I finally finished Honey & Clover. Both seasons. Not many people will probably understand the significance of this, but it's a big deal for me.
I set it aside for a long time because the pain I felt watching it became too personal. But as I mentioned recently, I felt ready to pick it up again. It was... a bit of an emotional rush. I was a bit disappointed in the second season as it seemed to lack some of the humor which balanced out the first one. Since it was also half as many episodes as the first season, it came across as unnecessarily melodramatic, especially the episodes involving Morita's past. But I forgave it in an instant watching Takemoto on the train in the last episode.
Maybe it's just me but it just seemed to bring the series full circle as I thought about the scene in episode 8 of the first season, with Yamada contemplating her feelings for Mayama (which I also posted about last summer).
I wonder how you're supposed to give up... Do I just decide to give up and act accordingly? And move further and further away from what my heart really wants? Then will I forget everything someday?

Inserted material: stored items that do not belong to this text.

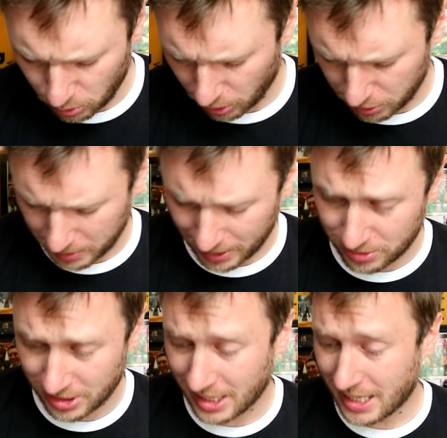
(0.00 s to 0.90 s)
or loan them
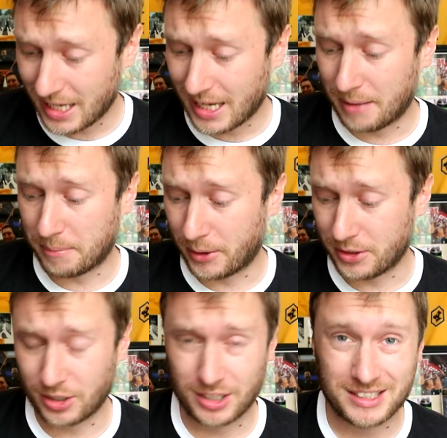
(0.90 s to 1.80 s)
out, and
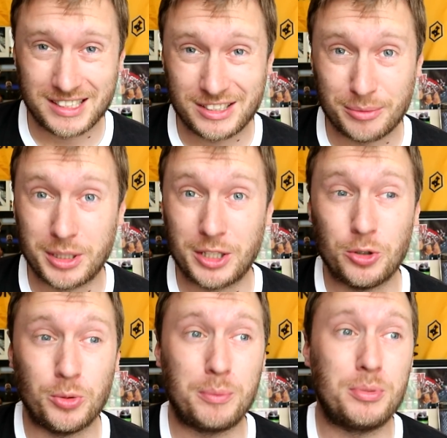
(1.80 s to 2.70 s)
Barry Douglas is somebody
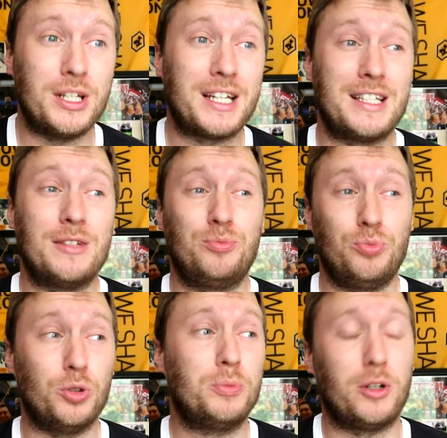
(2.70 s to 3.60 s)
who I predicted
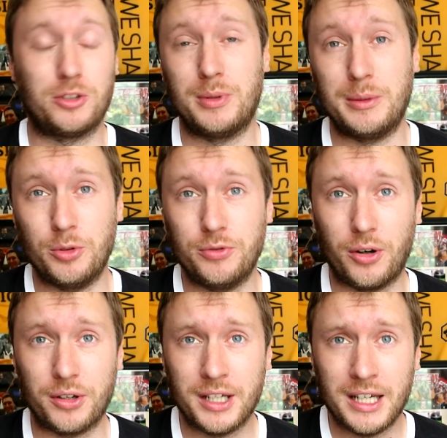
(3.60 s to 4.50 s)
would possibly move
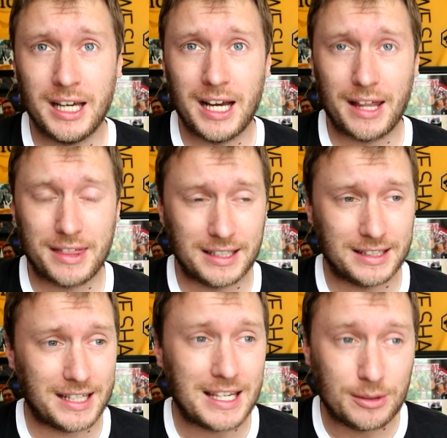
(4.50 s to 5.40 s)
on. I
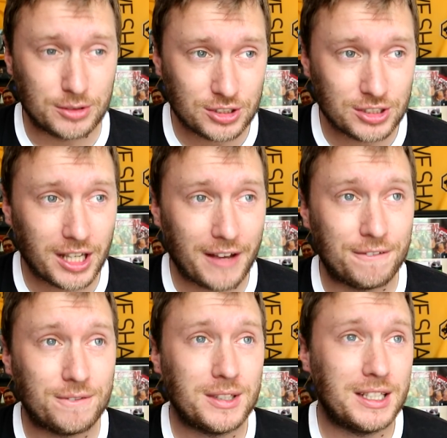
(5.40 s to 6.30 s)
think that he was
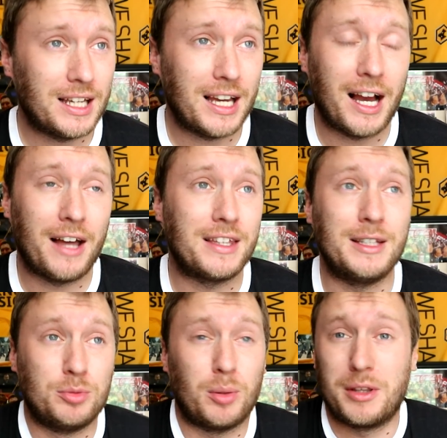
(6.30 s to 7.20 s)
a, I think
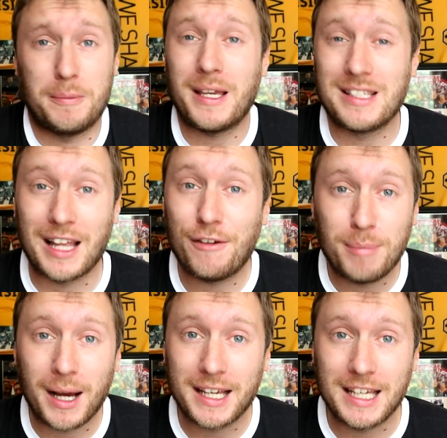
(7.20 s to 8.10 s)
he was probably the best
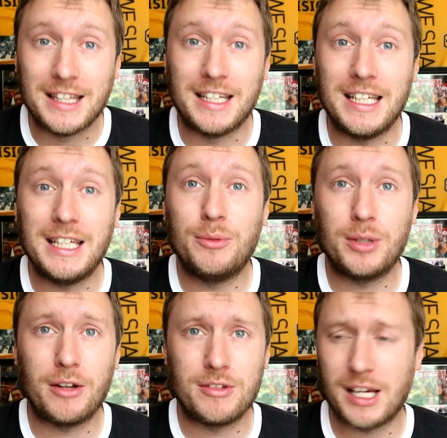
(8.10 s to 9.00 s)
left back in the league,
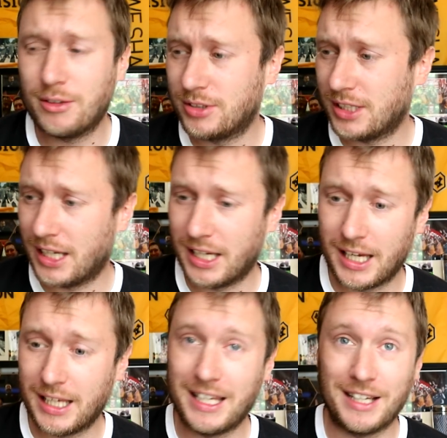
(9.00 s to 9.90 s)
without doubt.
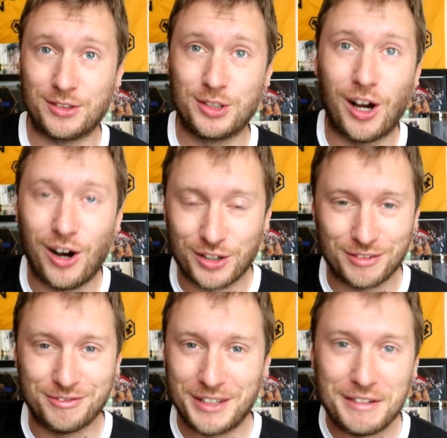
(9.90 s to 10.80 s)
Uh, he had a card on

The scent of his brown hair, his cold ear, the warmth of his back... Everything, including this pain in my heart? Everything? Without a trace.. as if nothing was there to begin with?
She's hopelessly in love with someone who is also one of her closest friends. And even though they both know that nothing will come of that love, she can't seem to let go of it. There's even a scene in the second series where she worries that trying to be happy again will somehow trivialize the strength of the feelings she had for him. As though she was supposed to grieve over it forever. As though that would be enough.
And then there's Takemoto, who is also in a one-sided love. But he really grows up by the end of the first season so that he is able to accept that his love isn't returned. Not only that, but that the love he has for Hagu was not meaningless as long as it meant something to him.
I'd been thinking... I'd been wondering all this time... ...whether there's any meaning to a failed love. Is something that will disappear the same as something that never existed? Now I know. There is a meaning. There was a meaning. Right here...Hagu-chan... I'm so... I'm so glad... That I fell in love with you.
I love how there are no neat and tidy endings for anyone in the series. There are no happy couples or perfect romances. There are just people living their lives. To quote Shmendrick the Magician, "There are no happy endings... because nothing ends." Life just sort of goes on for everyone. The way it should. The way it will for me.